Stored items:
-- Opening Marker --

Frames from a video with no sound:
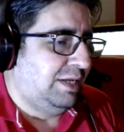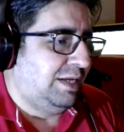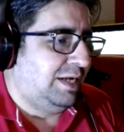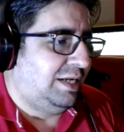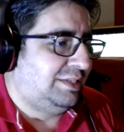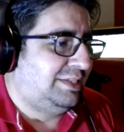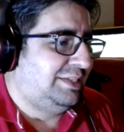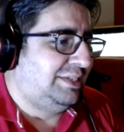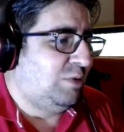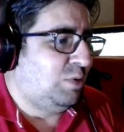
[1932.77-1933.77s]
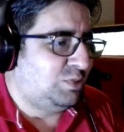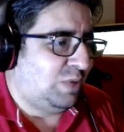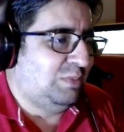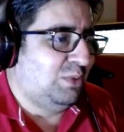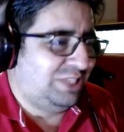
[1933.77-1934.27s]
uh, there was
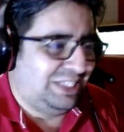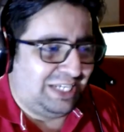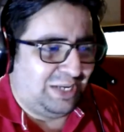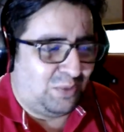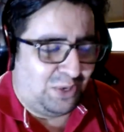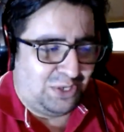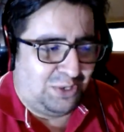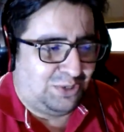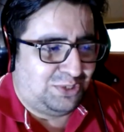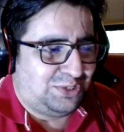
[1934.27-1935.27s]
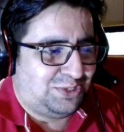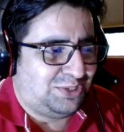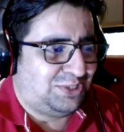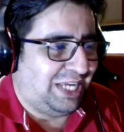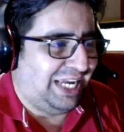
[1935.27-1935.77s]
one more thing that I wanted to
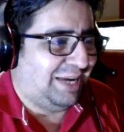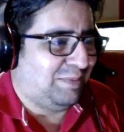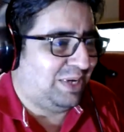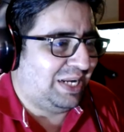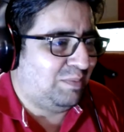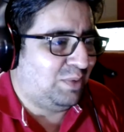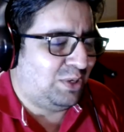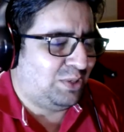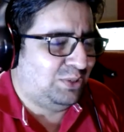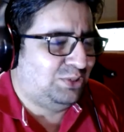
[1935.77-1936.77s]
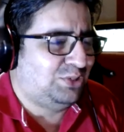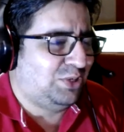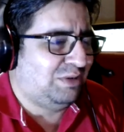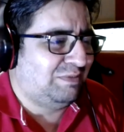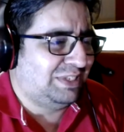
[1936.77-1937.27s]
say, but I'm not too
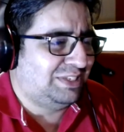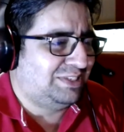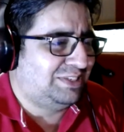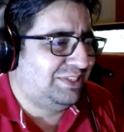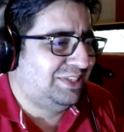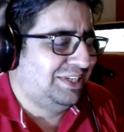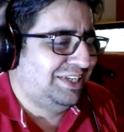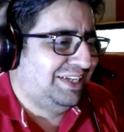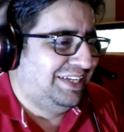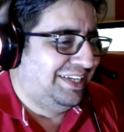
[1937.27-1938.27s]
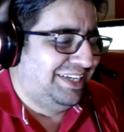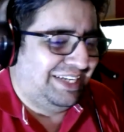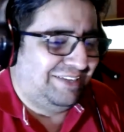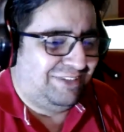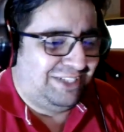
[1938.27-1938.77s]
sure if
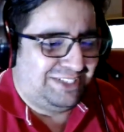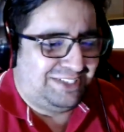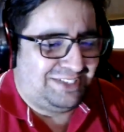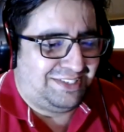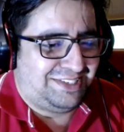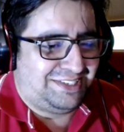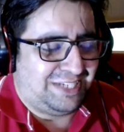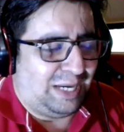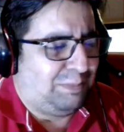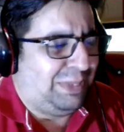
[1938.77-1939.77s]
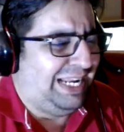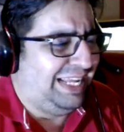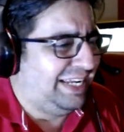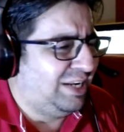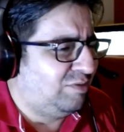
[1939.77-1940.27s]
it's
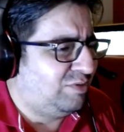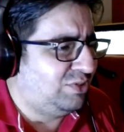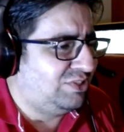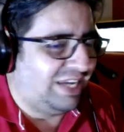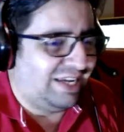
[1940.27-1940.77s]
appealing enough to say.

-- Closing Marker --
-- Opening Marker --

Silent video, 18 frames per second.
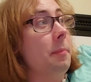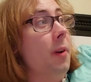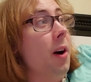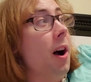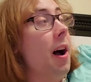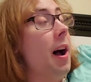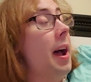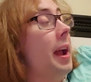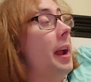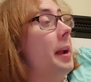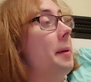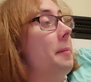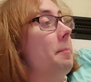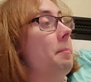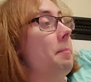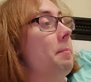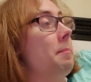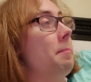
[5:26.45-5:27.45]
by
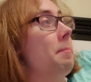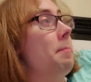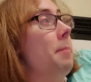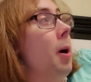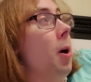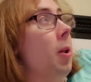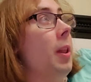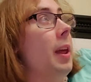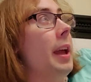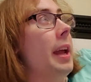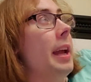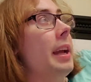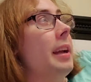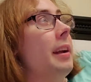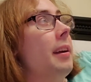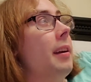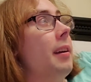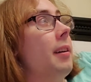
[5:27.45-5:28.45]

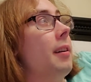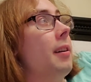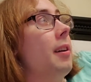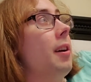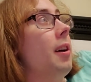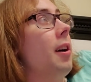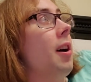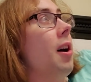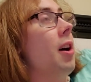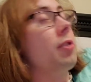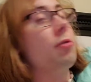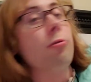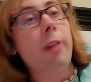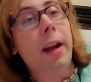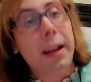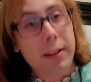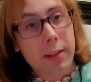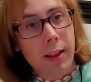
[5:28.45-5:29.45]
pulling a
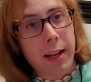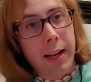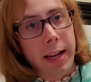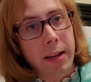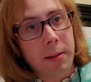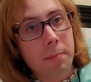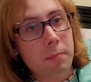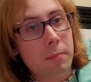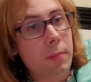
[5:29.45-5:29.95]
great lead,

-- Closing Marker --

# Work instruction
All lines that hold the word "video" should be copied from the data.

# Answer
Frames from a video with no sound:
Silent video, 18 frames per second.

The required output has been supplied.